Auf der Fahrt zeigen sich die robusten Räder selbst rumpeligen Oberflächen wie Kopfsteinpflaster gewachsen, ohne den Fahrkomfort zu schmälern. Flotte Ampelstarts gelingen mit der Automatik problemlos und traktionsfrei. Gewöhnungsbedürftig ist die schmale Sitzbank, die immerhin ermöglicht, die Sitzposition längs frei zu wählen. Das Gefühl in Kurven ist trotz fehlender Sitzstruktur aber angenehm, das Gewicht von gut 130 Kilogramm lässt sich dank guter Balance einfach beherrschen. Das zulässige Gesamtgewicht liegt bei 315 Kilogramm, was Fahrten zu zweit ermöglicht.

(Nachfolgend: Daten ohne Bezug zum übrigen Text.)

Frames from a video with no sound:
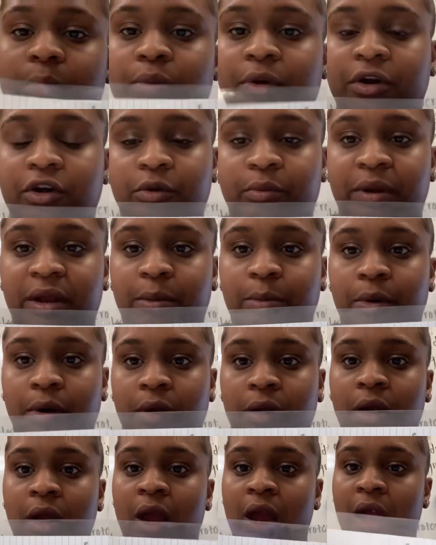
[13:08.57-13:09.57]
printer
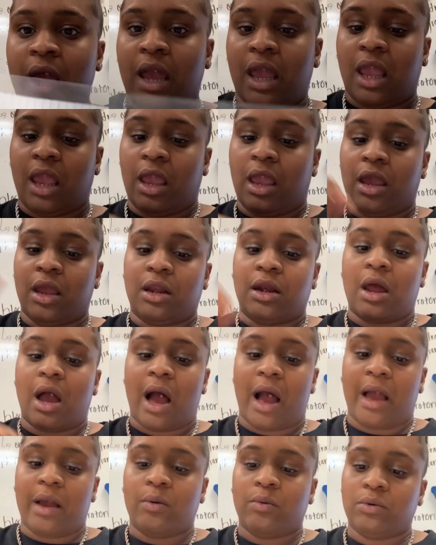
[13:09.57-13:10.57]
paper and
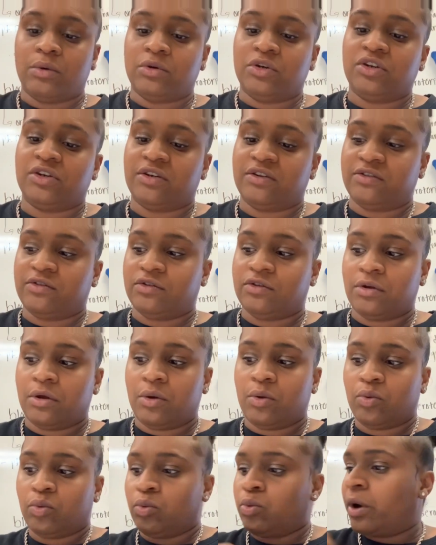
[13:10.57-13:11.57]
I will just
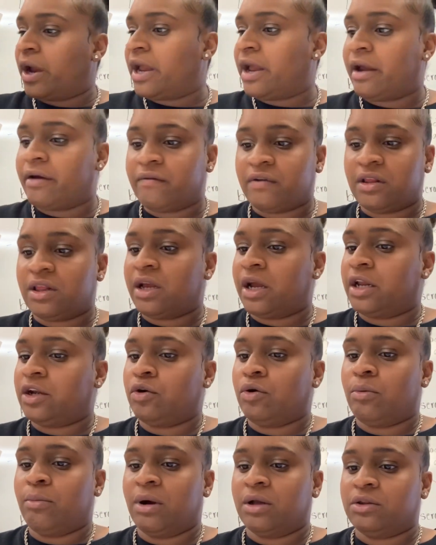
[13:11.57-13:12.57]
write everything I
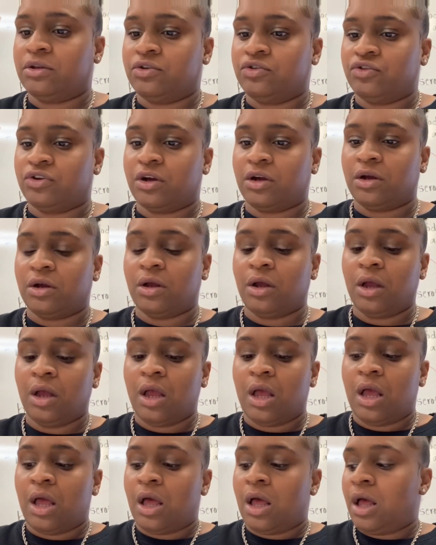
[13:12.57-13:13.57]
know about the drug
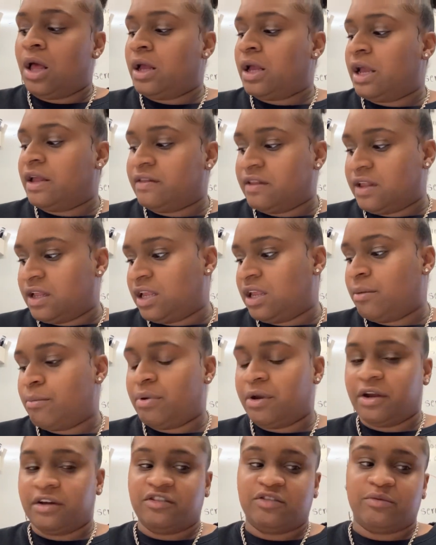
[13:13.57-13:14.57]
and then compare it to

Die Reichweite genügt für Stadtfahrten ohne Zwischenladen

Dass der CE 02 nicht so schwer ist, lässt sich vor allem der Batterie mit knapp vier Kilowattstunden Energieinhalt zuschreiben. Die Reichweite von nach WMTC-Norm gemessenen 90 Kilometern erlaubt Fahrten in urbanen Räumen und dem weiteren Umfeld. Nachgeladen wird ganz einfach an der Haushaltsteckdose mit 0,9 kW. Soll es einmal etwas schneller gehen, lässt sich die Ladeleistung per Schnellladegerät auf 1,5 kW steigern. Es ist in der Highline-Ausstattung enthalten oder als Zubehörteil erhältlich.

Als progressiv gestalteter Elektro-Scooter eignet sich der BMW CE 02 bestens für die täglichen Fahrten. Ob dies auch bei starkem Regen der Fall ist, konnten wir genauso wenig ausprobieren wie die Dauer, bis die Batterie wieder aufgeladen ist. BMW gibt für eine volle Ladung von 0 auf 100 Prozent gut fünf Stunden an. Mit dem Schnellladegerät soll sich die Zeit auf dreieinhalb Stunden verkürzen.

Für die neue multimodale Mobilität würde sich der CE 02 eignen. Man denke etwa an die Zeitersparnis, wenn man – mit den Verkehrsregeln konform – links an Autoschlangen vorbeirollt. Doch aufgepasst: Wer sich vor der Autokolonne wieder an der Ampel aufstellt, kommt zwar bei Grün flott voran. Aber immer mehr Elektroautos verfügen über einen ähnlichen Schub – der frühere Vorteil ist in solchen Fällen keiner mehr.

Auf einer Fahrt von der Agglomeration ins Stadtzentrum lassen sich auf einem CE 02 aber selbst gegenüber dem öffentlichen Verkehr einige Minuten Fahrzeit einsparen, das nervige Warten im Stau lässt sich so mitunter elegant verkürzen. Vorausgesetzt, man ist bereit, in einen E-Scooter zu investieren. Beim CE 02 fallen 7700 Franken an, wenn vor Ende Mai 2024 bestellt wird. Danach steigt der Preis auf 8700 Franken.

Doch das Angebot an elektrischen Stadt-Rollern wird stetig grösser. Andere Produkte sind günstiger, doch stammen sie oft von chinesischen Herstellern, deren Marken hier kaum bekannt sind.

Werden wir also bald in grossen Städten nur noch elektrische Roller anstelle von Autos vorfinden? Eher nicht in den nächsten zehn Jahren. Denn einerseits muss die Lieferlogistik weiterhin auf leichte Nutzfahrzeuge setzen, und andererseits ist nicht jedes Wetter zum Rollerfahren geeignet. Dann kommt die Multimodalität voll zum Zug.

Die Testfahrten wurden von BMW unterstützt.